Our local council was looking to sponsor budding film makers aged 14 to 90 to create short films related to intergenerational stories and themes taken from residents in the local area. The idea was that they would be trained in film making over six weeks and then apply their learning in a multi-age film crew so that they plan, shoot, edit and create a short film which would be screened to the public at the local cinema later in the year.
Naturally, I applied and within a week was contacted for an interview.
I was nervous during the interview to say the least. It was the first interview that wasn’t related to learning and development but a topic I knew little about – film making.
All I knew was that I desperately wanted this opportunity because it would challenge me and at times, frighten me. The idea of working with people much younger and older than myself appealed to me too.

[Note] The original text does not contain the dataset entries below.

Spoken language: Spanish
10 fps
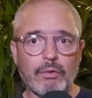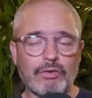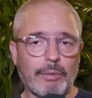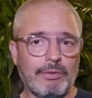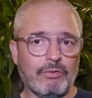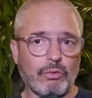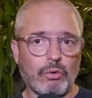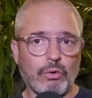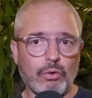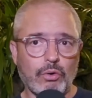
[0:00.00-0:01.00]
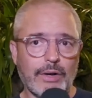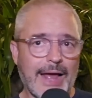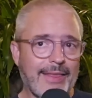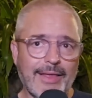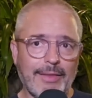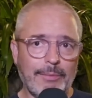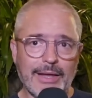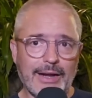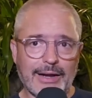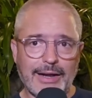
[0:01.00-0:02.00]
no se ha visto nada de
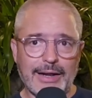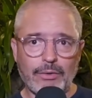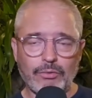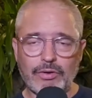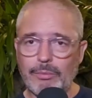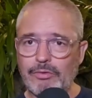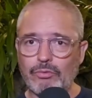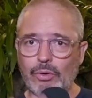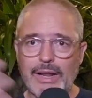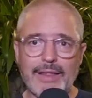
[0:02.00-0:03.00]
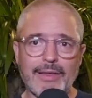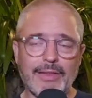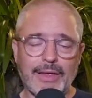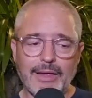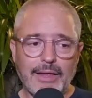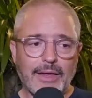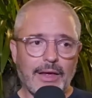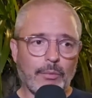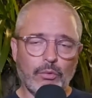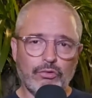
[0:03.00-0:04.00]
Miguel Herrera, no se ha visto nada de
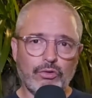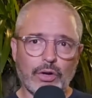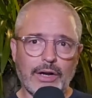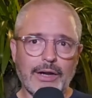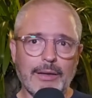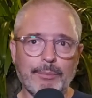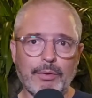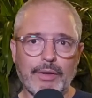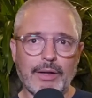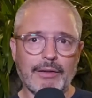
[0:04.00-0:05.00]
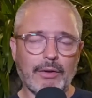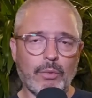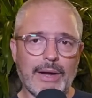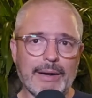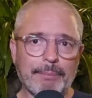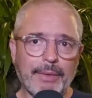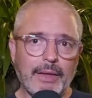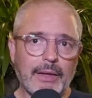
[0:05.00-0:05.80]
evolución en el equipo del Tijuana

Imagine what we could learn from each other! While one group edited with celluloid in the past, another edited digitally. I think the interactions between the ages would be quite eye opening. Everything about this project screamed ‘SOCIAL LEARNING IN ACTION’ – I had to be part of it.

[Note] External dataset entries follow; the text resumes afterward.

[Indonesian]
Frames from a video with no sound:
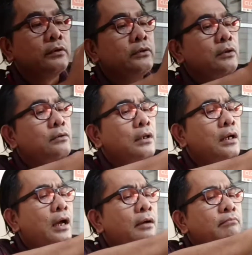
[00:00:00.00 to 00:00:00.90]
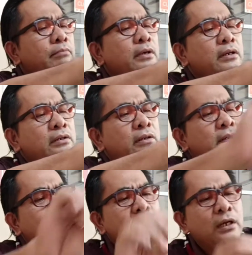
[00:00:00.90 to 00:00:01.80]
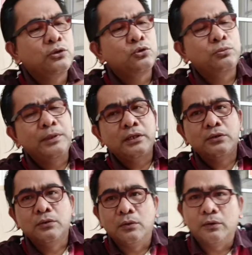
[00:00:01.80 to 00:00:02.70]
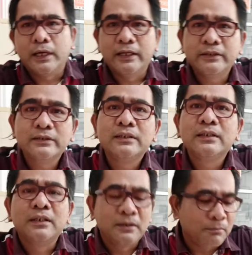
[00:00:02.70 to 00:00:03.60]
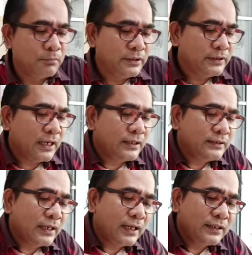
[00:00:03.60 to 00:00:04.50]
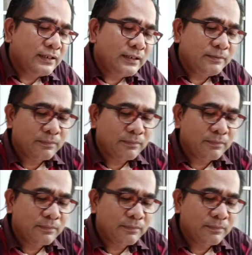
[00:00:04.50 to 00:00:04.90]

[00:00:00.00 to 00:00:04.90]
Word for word: saya udah hampir satu minggu loh guys mencari-cari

In particularly, it appealed to me because it had four important things that I hold dear with my own social learning and that was:
- Learning With Others
- Creating Your Story
- Being Involved With the Local Community
- Creating a Legacy
One of the questions I was asked was if I had any ideas for potential stories for short films and I rattled off two that I had instantly made up on the spot (but not really, they were things I had always been thinking about)….
The changing demographics of our local area from light industry and manufacturing to the new creative economy and how this is changing the way the way businesses and community: stories of people with “old” or “dying” jobs to “new” or “emerging” jobs
(For some time now, I have been following the work of photographer Warren Kirk on Flickr His photos of old people, workplaces and inner suburban homes around Melbourne are fascinating because he captures another time. Through his work, I glimpse snapshots of my own childhood and the people in it because I lived in similar homes and knew people like what he photographs. Check out his photo album called Workplaces if I can capture the stories on film as he does his photographs, I’d be very happy). My second idea for a film was…

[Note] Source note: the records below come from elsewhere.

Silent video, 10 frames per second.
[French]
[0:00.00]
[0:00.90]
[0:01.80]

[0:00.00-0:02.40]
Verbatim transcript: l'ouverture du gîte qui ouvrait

The loss of the cultural and religious identity and norms of first generation as their own families grow and their migrant parents pass away.
So did I get through the application process?
Yes! I did! When I received the email letting me know of my successful application, I jumped for joy. It’s been a personal learning journey for me on the use of video for “working out loud” and showing my work and learning. It’s a medium that certainly makes you feel vulnerable but it’s important for me to practice what I preach and share the journey with you.
Who would have thought that ever since seeing Casey Niestat’s Ever Functional Work Studio vlog, over a year ago now, that it’s taken me on a different tangent of personal growth and learning by putting me into contact with creative people from diverse backgrounds into a completely new field of filmmaking. All this through working out loud.
I could have told you about working out loud. I could have created checklists and resources, blog posts and written articles about working out loud. I could have stood up on a stage and lectured to you about working out loud. Instead, the best way is to role model it for you while still learning myself. Where’s it going to take me? I have no idea. You’re more than welcome to see me succeed or see me fall.
Strangely, that’s the excitement of it.
Working out loud means sharing what you’re learning and working on. It means you have to take a chance to show your passions, share your problem or show what you’re learning to the world – no matter how insignificant, irrelevant or unfinished you THINK it is. It means having to be vulnerable, open and authentic so that you can engage with others who value this too because they’re on the same journey. What are you waiting for? Is there something you want to do? Start sharing today.